As a continuously developed, steadily enhanced operating system, VSE offers many advantages, such as system stability, compatibility, and performance, in rapidly changing heterogeneous environments. However, the interrelations between many different system components and their huge number of functions and parameters involve some complexity, which is often difficult to understand, even from a systems programmer’s perspective.
This situation has led to the idea of an automated tool to provide an overall preventive Health Check by collecting VSE status and performance data and displaying aggregated information in a user-friendly, comprehensive way. Retrieved information can also be analyzed by applying a given set of rules, making it possible to express recommendations about how to optimize relevant system parameters. (For a detailed analysis on this, see “Design and Implementation of an XML-Based Rule Component for Health Checking on the VSE Operating System,” a diploma thesis by Jürgen-Hendrik Kuhn, Berufsakademie Stuttgart, September 2004, IBM Lab Boeblingen, Germany.)
Initial Prototype
From the first idea about a VSE Health Checker utility in Hans Joachim Ebert’s workshop, “Health Check for VSE/ESA” in 2002, it took one year to develop an initial prototype that was presented to customers at the Guide Share Europe (GSE) conference in Ulm, Germany, in October 2003. The prototype included these major functions:
• Automated retrieval of VSE system and performance data
• Graphical data display
• Portability of collected data by allowing storage of all collected information on disk in XML-format, facilitating data exchange via e-mail.
Only VSE base functionality is used for data retrieval, no optional products or third-party products. The tool never applies any changes to the VSE system, it just reads data.

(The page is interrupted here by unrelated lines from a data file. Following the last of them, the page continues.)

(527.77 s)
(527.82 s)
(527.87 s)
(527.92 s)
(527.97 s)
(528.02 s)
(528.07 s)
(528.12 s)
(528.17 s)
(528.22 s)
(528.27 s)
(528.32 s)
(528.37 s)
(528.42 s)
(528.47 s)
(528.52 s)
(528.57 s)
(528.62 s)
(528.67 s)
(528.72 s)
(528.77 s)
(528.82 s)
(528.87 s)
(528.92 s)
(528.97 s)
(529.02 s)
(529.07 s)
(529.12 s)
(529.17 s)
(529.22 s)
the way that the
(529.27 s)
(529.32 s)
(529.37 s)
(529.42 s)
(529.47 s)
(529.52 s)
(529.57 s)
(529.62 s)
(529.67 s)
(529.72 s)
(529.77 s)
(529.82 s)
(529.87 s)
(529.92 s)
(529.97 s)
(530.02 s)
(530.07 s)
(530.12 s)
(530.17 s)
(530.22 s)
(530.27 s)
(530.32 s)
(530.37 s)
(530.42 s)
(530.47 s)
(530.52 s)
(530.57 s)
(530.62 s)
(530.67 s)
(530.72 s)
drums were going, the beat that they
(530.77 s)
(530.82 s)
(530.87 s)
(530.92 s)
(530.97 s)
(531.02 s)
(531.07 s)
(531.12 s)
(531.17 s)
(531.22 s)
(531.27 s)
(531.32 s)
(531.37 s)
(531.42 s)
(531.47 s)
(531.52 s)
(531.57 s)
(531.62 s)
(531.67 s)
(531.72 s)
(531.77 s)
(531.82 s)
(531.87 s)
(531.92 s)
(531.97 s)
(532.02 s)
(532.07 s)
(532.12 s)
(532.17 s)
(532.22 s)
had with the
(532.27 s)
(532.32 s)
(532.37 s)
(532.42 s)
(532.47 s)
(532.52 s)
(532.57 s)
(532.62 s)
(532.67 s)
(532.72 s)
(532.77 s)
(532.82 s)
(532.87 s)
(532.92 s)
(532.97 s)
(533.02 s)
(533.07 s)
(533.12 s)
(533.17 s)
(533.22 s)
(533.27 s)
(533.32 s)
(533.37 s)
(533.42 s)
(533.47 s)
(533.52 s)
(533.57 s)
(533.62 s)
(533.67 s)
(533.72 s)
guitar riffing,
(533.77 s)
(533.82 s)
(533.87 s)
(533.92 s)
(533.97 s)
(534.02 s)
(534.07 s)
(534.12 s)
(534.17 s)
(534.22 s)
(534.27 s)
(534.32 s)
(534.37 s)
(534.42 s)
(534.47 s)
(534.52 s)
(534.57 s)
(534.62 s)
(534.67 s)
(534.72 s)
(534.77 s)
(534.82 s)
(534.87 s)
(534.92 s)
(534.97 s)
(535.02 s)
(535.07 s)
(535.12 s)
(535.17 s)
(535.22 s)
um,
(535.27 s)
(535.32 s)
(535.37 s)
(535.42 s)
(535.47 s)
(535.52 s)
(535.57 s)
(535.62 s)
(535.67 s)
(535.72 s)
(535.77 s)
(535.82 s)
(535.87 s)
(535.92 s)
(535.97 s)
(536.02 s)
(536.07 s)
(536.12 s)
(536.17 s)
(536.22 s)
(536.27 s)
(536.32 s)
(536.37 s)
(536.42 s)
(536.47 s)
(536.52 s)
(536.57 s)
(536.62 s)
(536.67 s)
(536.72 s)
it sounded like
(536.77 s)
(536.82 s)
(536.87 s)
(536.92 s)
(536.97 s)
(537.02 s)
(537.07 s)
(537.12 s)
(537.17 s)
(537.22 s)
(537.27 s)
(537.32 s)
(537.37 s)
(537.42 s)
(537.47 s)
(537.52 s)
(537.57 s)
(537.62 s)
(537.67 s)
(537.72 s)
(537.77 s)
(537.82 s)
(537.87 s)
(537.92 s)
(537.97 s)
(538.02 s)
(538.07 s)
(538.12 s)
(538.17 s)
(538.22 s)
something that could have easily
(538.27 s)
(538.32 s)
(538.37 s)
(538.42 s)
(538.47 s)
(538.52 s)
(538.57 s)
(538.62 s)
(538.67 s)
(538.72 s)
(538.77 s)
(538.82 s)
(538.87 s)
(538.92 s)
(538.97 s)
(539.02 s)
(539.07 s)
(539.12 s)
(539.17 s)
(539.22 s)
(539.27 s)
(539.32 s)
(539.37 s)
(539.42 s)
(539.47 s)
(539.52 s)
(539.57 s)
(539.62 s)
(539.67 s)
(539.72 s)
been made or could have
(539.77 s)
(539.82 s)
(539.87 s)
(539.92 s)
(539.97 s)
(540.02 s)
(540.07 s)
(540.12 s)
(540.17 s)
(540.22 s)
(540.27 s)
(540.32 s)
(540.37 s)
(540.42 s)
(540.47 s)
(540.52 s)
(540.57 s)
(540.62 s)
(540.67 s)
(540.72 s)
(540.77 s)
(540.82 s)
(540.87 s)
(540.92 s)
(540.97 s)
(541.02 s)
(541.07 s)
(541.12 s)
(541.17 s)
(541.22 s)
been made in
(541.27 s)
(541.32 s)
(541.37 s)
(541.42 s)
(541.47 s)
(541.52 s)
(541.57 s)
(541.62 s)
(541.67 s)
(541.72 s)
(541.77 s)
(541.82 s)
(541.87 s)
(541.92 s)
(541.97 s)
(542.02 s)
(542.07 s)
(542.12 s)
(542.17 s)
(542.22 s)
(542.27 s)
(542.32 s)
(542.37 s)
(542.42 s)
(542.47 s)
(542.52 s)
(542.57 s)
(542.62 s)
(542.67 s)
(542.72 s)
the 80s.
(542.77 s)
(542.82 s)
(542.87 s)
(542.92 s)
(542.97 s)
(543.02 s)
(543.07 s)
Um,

Figure 1 shows the Health Checker’s main window with a display of the CICS TS storage layout below the line. The VSE Health Checker’s Graphical User Interface (GUI) is divided in a tree view on the left side of the main window, showing all considered VSE system components in a hierarchical view. For each component, there’s a tabbed pane on the right side of the main window showing selected parameters and their actual values. Graphical charts help to visualize the information.
Advantages
The first prototype collected selected system data in an automated way, relieving the user from typing console commands, submitting jobs, invoking CICS transactions, and manual data evaluation. Here are some additional benefits of VSE Health Checker:
• Displayed information is aggregated from the output of multiple console commands or job listings. With priority settings, for example, data from console commands PRTY, D DYNC, and MAP for each static and dynamic partition can be collected and put together (see Figure 2).
• Displayed values are calculated from different single retrieved values. (In
Figure 2, see size of the POWER partition above the line. This value is important, because if there are at least 2 to 3MB free space above the line, the POWER queue file can be kept in memory.)
• Unimportant information (such as VTAM buffer usage) is removed. (In Figure 3, see the simple table from a large textual output of the DNET,BFRUSE command.)
Automated rule-based analysis is beneficial, as is the ability to detect possible problems before they show up (an example of the preventive service concept). System stability and performance can be optimized with recommended values of the various system parameters. Finally, working with the tool might help systems programmers hone their skills.
A-B-C Analysis
In the first step, the Health Checker provided functions to collect, display, import, and export selected system data. In the second step, a rule-based component has been added for analyzing the collected data. Data can be roughly divided into three areas, where data collection and data evaluation have different purposes:
A: Checking the most important things—20 percent of the work for 80 percent of the success
B: Getting into the details—additional 30 percent work for 15 percent more success
C: The fine tuning—another 50 percent work for the last 5 percent of the success.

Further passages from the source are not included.